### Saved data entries
::::
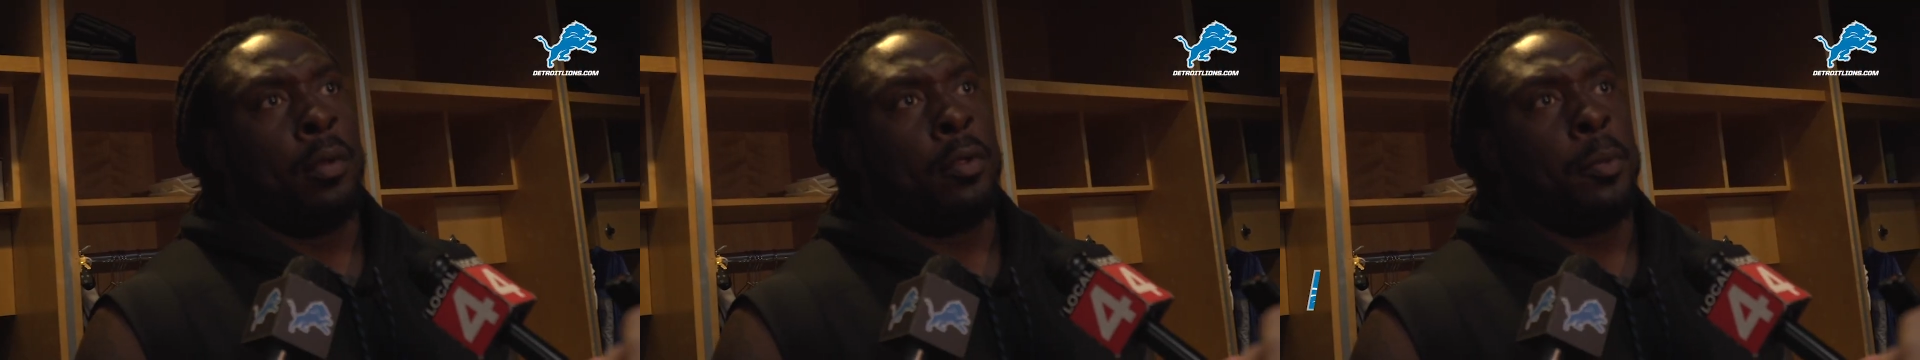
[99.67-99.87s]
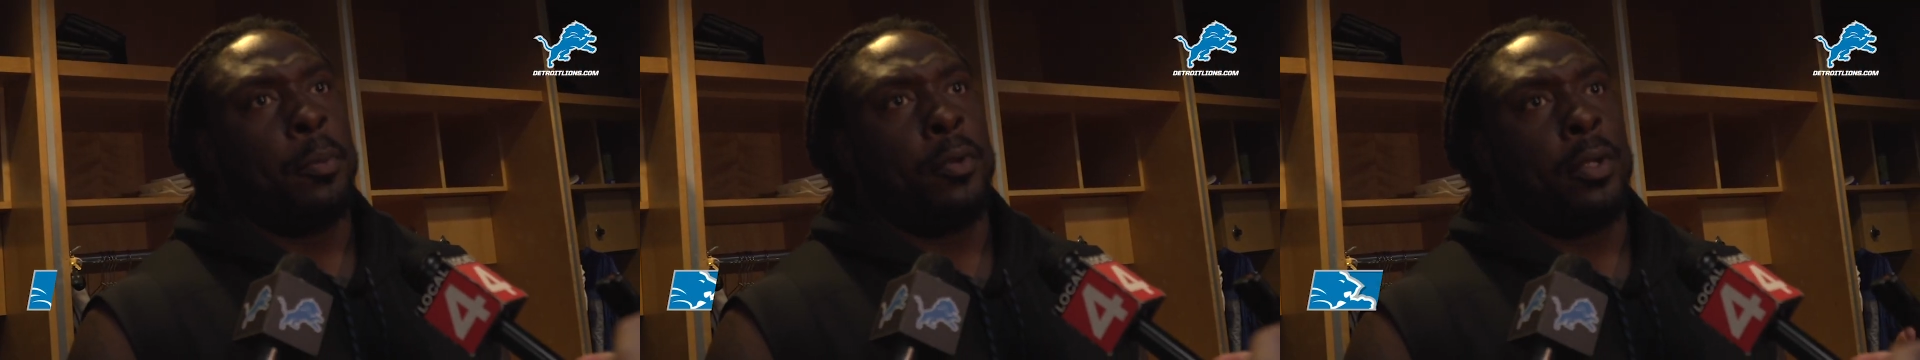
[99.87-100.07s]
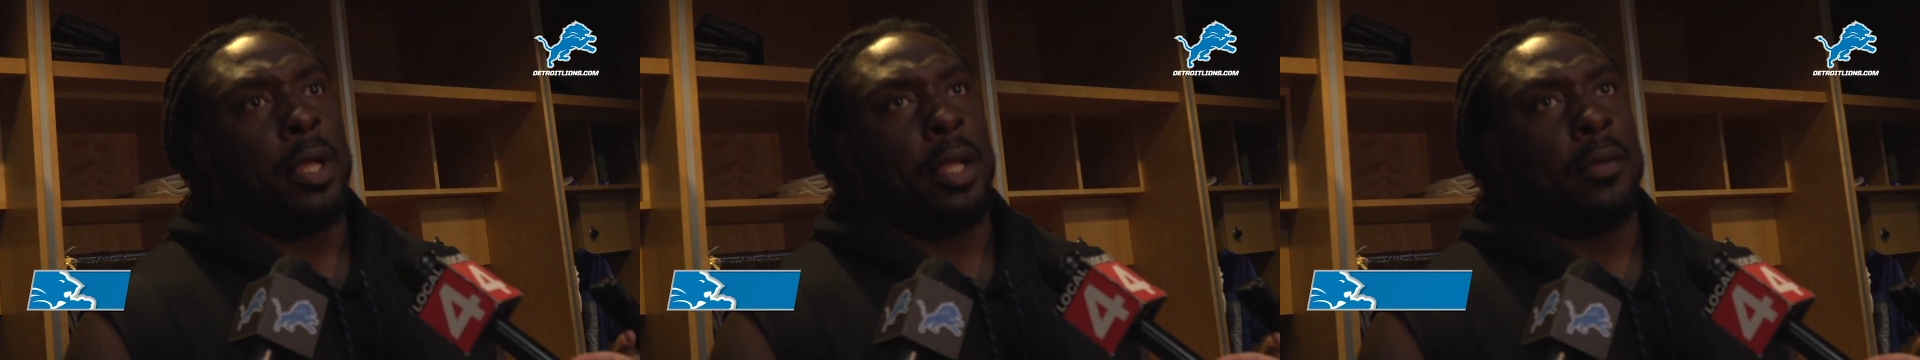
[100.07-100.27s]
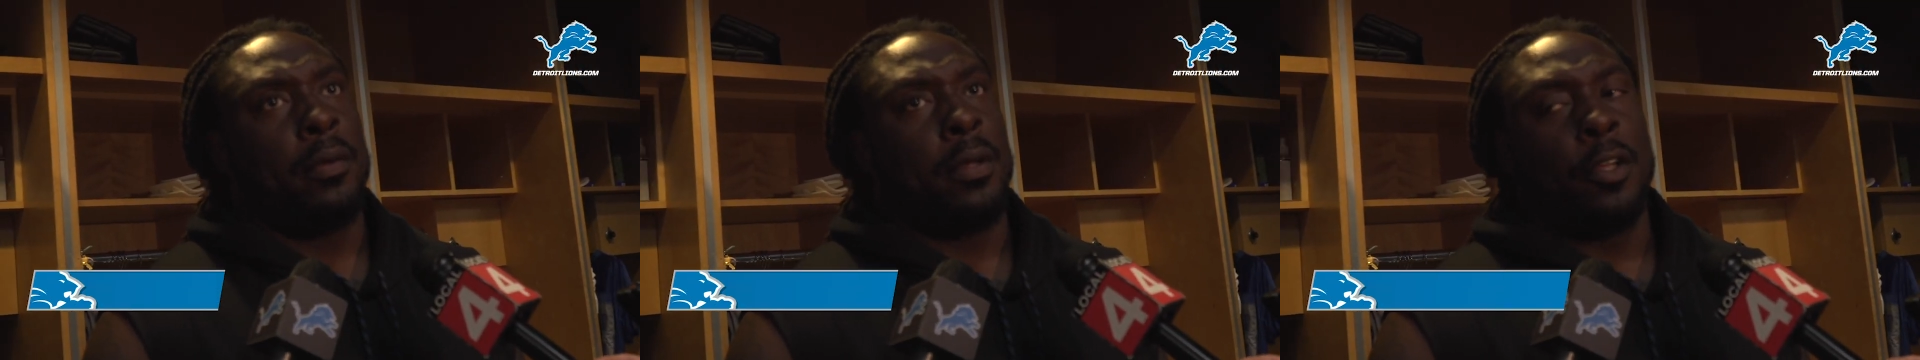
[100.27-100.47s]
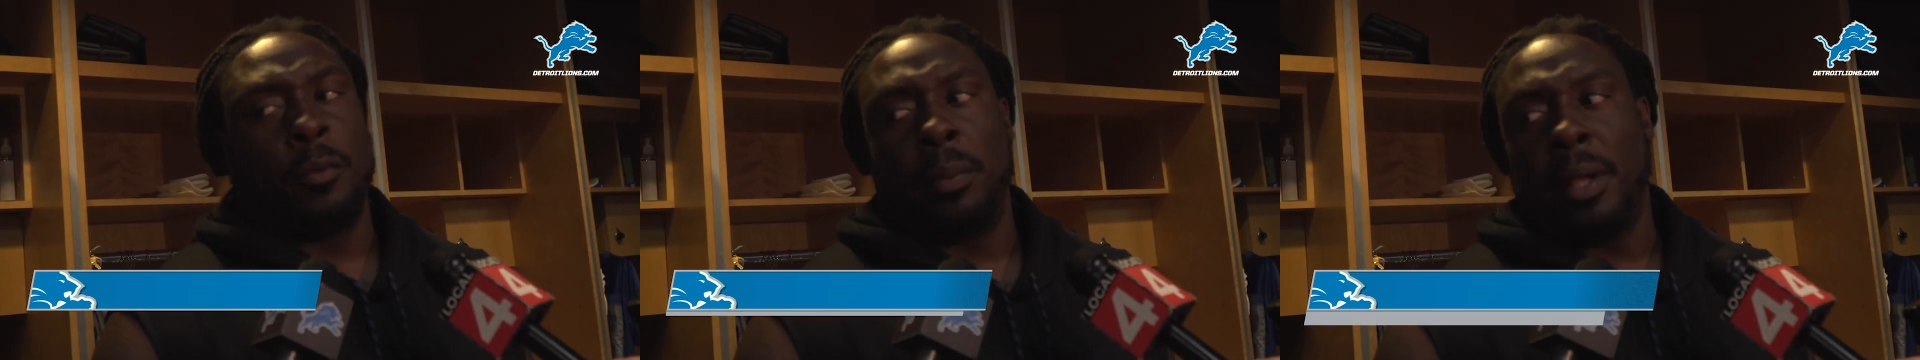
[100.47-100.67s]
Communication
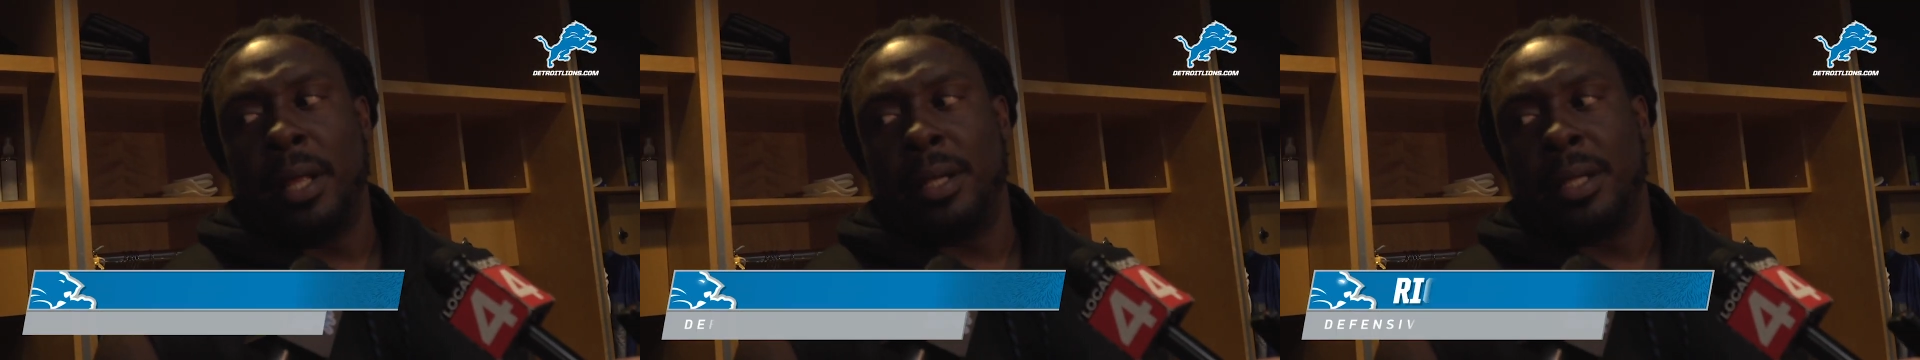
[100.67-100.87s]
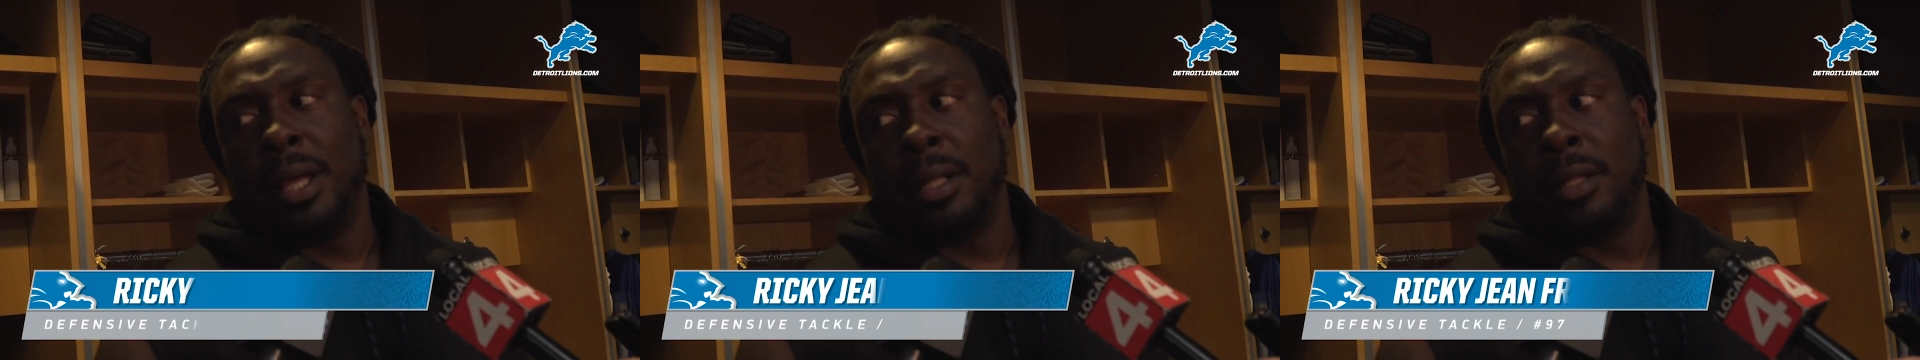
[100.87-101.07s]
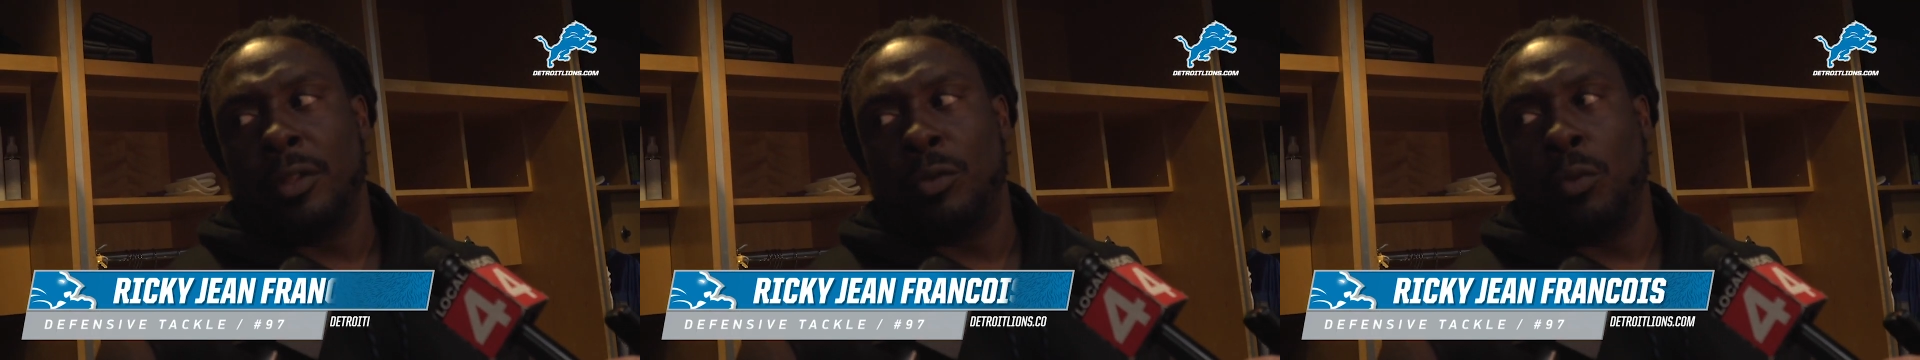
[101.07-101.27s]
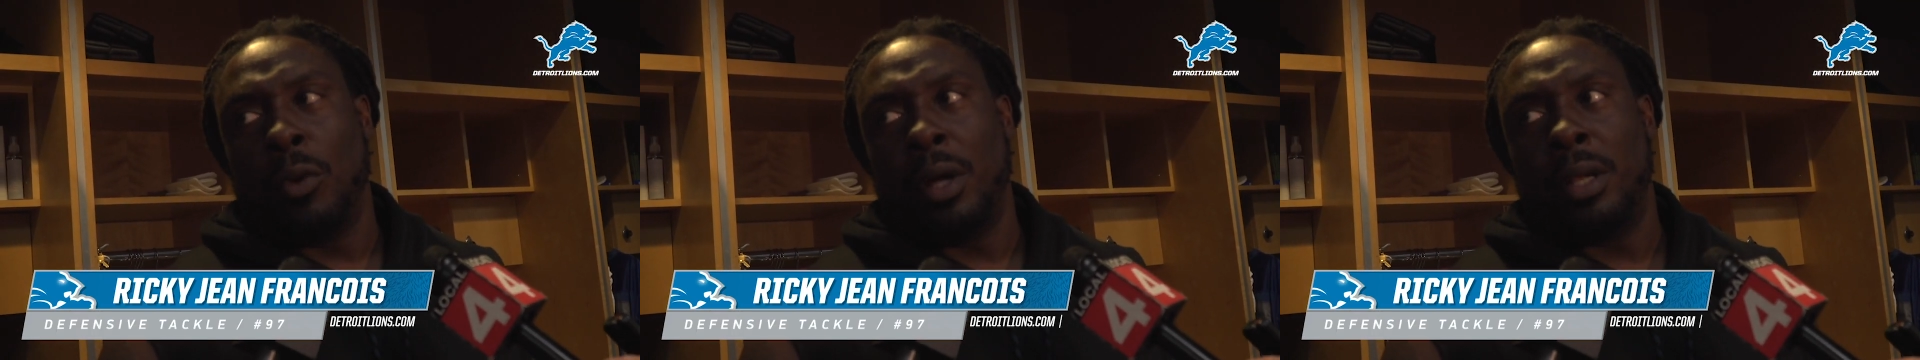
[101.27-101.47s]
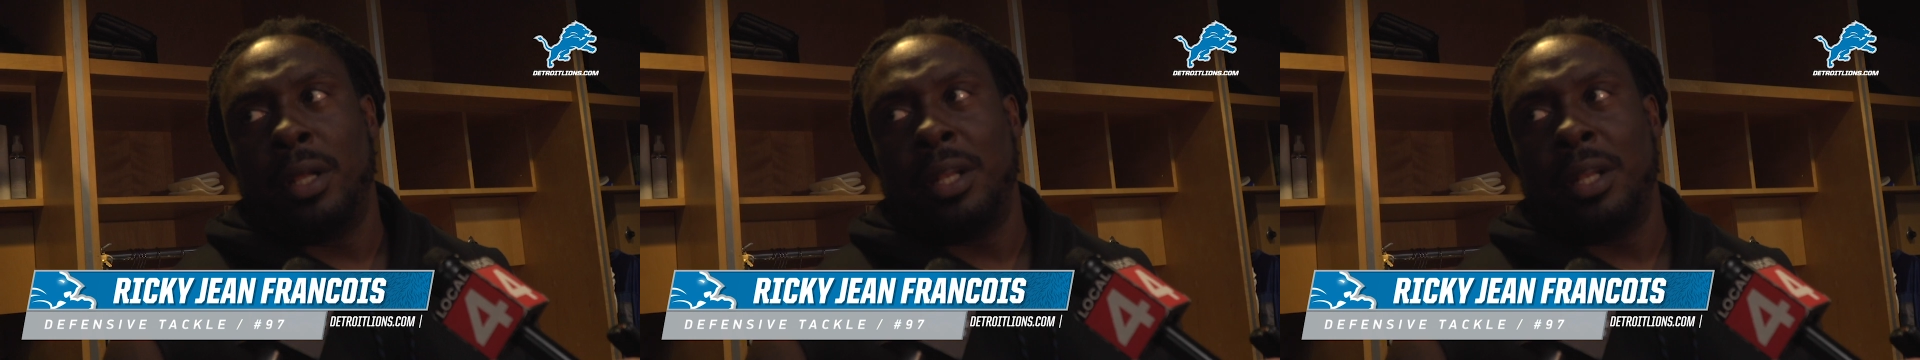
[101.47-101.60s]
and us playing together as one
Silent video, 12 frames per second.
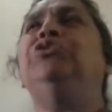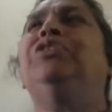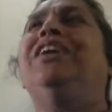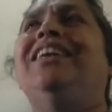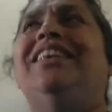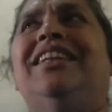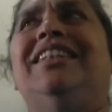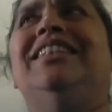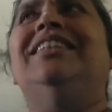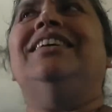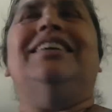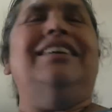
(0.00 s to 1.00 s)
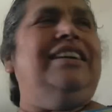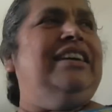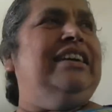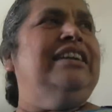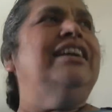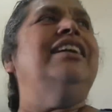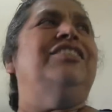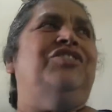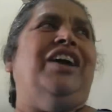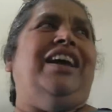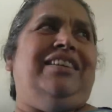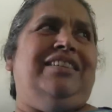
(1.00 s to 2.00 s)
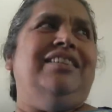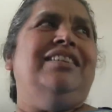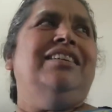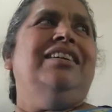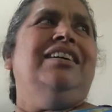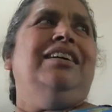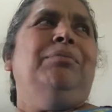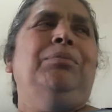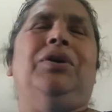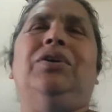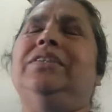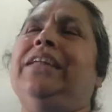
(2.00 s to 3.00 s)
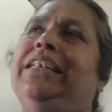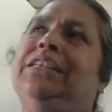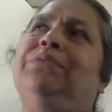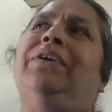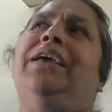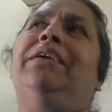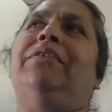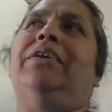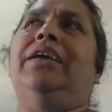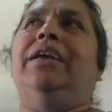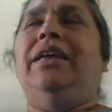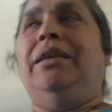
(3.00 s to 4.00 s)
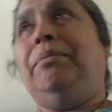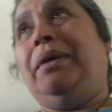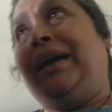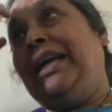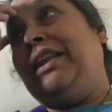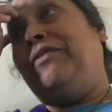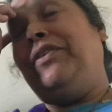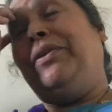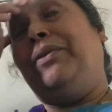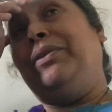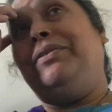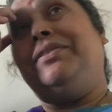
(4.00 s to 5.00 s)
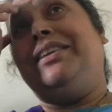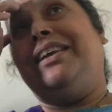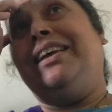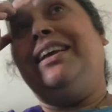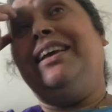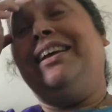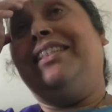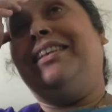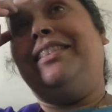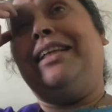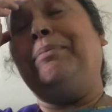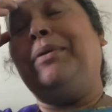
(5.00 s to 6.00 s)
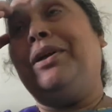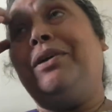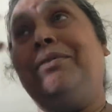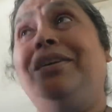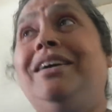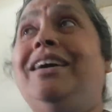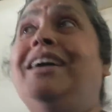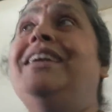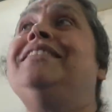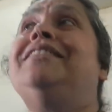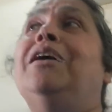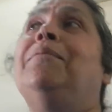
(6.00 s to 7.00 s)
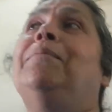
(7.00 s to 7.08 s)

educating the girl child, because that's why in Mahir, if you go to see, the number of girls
::::
### Exercise instructions
Exactly the lines from the one containing "[100.47-100.67s]" through the last line of the data above should be output, both ends included, with every picture left out.

### Solution to this problem
[100.47-100.67s]
Communication
[100.67-100.87s]
[100.87-101.07s]
[101.07-101.27s]
[101.27-101.47s]
[101.47-101.60s]
and us playing together as one
Silent video, 12 frames per second.
(0.00 s to 1.00 s)
(1.00 s to 2.00 s)
(2.00 s to 3.00 s)
(3.00 s to 4.00 s)
(4.00 s to 5.00 s)
(5.00 s to 6.00 s)
(6.00 s to 7.00 s)
(7.00 s to 7.08 s)

educating the girl child, because that's why in Mahir, if you go to see, the number of girls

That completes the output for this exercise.